Join us
@denismatveev ・ Sep 28,2021 ・ 4 min read ・ 1967 views ・ Originally posted on faun.pub
For simplifying installing process, I will perform all actions under root. You should use a non-privileged user with sudo for installing. We’ll skip this question as well as many security aspects.
1.1 Installing etcd and patroni
Let’s start the installation process by installing the PostgreSQL cluster with Patroni.
Prepare a node for installing necessary packages:
# apt-get update
# apt-get -y install ntp python3.8 python3-pip python3-apt unzip
Configure your timezone:
# dpkg-reconfigure tzdata
Then install etcd from Ubuntu’s repos:
# apt-get -y install etcd
Then install patroni itself:
# pip3 install patroni python-etcd psycopg2-binary
1.2 Installing PostgreSQL from the official repository
Installing PostgreSQL from the official repo allows us to install the latest stable version.
Just follow the instructions from the official website:
# sh -c 'echo "deb http://apt.postgresql.org/pub/repos/apt $(lsb_release -cs)-pgdg main" > /etc/apt/sources.list.d/pgdg.list'
# wget -quiet -O -https://www.postgresql.org/media/keys/ACCC4CF8.asc | sudo apt-key add -
# apt-get update
# apt-get -y install postgresql
Remove all PostgreSQL data, installed from repository, because patroni cluster will create its own configs and databases:
# systemctl stop postgresql
# rm -rf /var/lib/postgresql/13/main/
Disable postgresql service, since the cluster will be started by patroni:
# systemctl disable postresql
1.3 Configuring patroni, etcd, and PostgreSQL
Here is an etcd config template:
# cat /etc/default/etcd.yaml
name: 'node1'
data-dir: /var/lib/etcd/default
listen-peer-urls: http://10.5.0.4:2380
listen-client-urls: http://10.5.0.4:2379,http://127.0.0.1:2379
initial-advertise-peer-urls: http://10.5.0.4:2380
initial-cluster: node1=http://10.5.0.4:2380,node2=http://10.5.0.2:2380,node3=http://10.5.0.3:2380
initial-cluster-state: 'new'
advertise-client-urls: http://10.5.0.4:2379
log-outputs: [stderr]
log-level: debug
initial-cluster-token: 'etcd-external-cluster'
Just replace names and IP addresses with yours.

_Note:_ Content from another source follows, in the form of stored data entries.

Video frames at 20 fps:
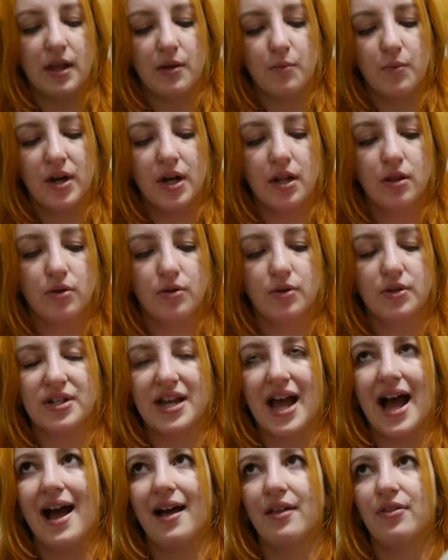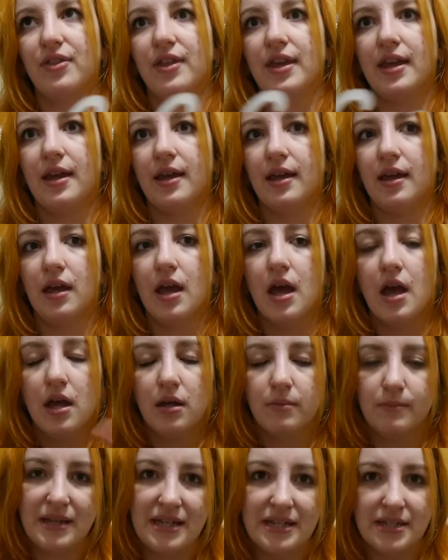Like when I looked at the
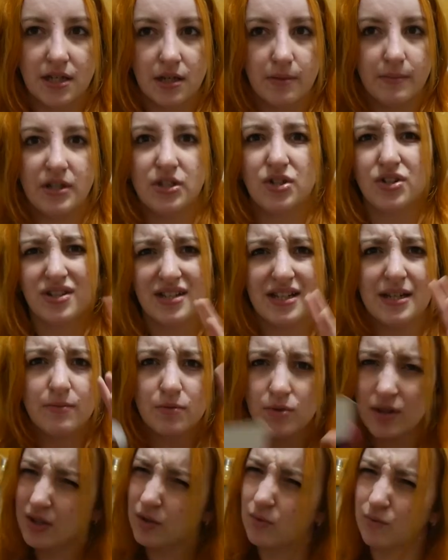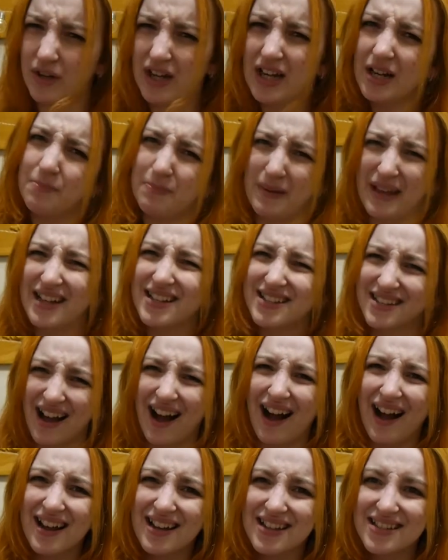medium, it just seemed like a really big
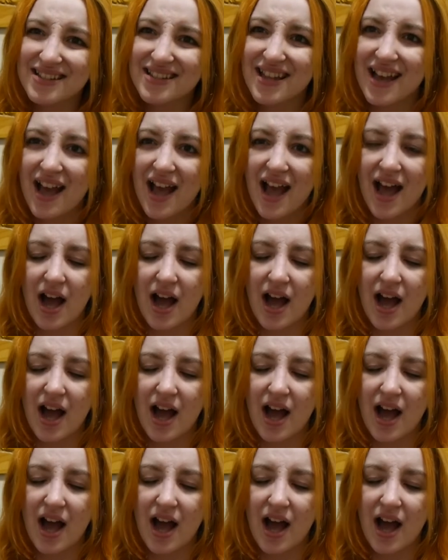size.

Then, take the following Patroni config and modify it with your data(please bear in mind it’s YAML and you should use the right indents):
# cat /etc/patroni.yml
scope: postgres
name: node1
restapi:
listen: 10.5.0.4:8000
connect_address: 10.5.0.4:8000
certfile: /etc/ssl/certs/ssl-cert-snakeoil.pem
keyfile: /etc/ssl/private/ssl-cert-snakeoil.key
etcd:
protocol: http
hosts: 10.5.0.3:2379,10.5.0.4:2379,10.5.0.2:2379
bootstrap:
dcs:
ttl: 100
loop_wait: 10
retry_timeout: 10
maximum_lag_on_failover: 1048576
postgresql:
use_pg_rewind: true
use_slots: true
parameters:
wal_level: hot_standby
hot_standby: true
wal_keep_segments: 8
max_wal_senders: 10
max_replication_slots: 5
checkpoint_timeout: 30
initdb:
- encoding: UTF8
- data-checksums
users:
admin:
password: ifHefshio
options:
- createrole
- createdb
replicator:
password: ifHefshio
options:
- replication
postgresql:
listen: 0.0.0.0:5432
connect_address: 10.5.0.4:5432
data_dir: /var/lib/postgresql/13/main/
config_dir: /etc/postgresql/13/main/
bin_dir: /usr/lib/postgresql/13/bin
pgpass: /tmp/pgpass
authentication:
replication:
username: replicator
password: ifHefshio
superuser:
username: admin
password: ifHefshio
parameters:
unix_socket_directories: '/var/run/postgresql/'
stats_temp_directory: '/var/run/postgresql/13-main.pg_stat_tmp'
tags:
nofailover: false
noloadbalance: false
clonefrom: false
nosync: false
log:
dir: /var/log/postgresql
level: INFO
Further, we need to allow connecting to our PostgreSQL instances from the local network:
# vi /etc/postgresql/13/main/pg_hba.conf
I added the following two strings:
host replication replicator 10.5.0.0/24 md5
host all all 10.5.0.0/24 md5
The lines above permit connection any of the PostgreSQL nodes from the local network. If you are not going to connect directly to the node, you can leave only a load balancer IP address.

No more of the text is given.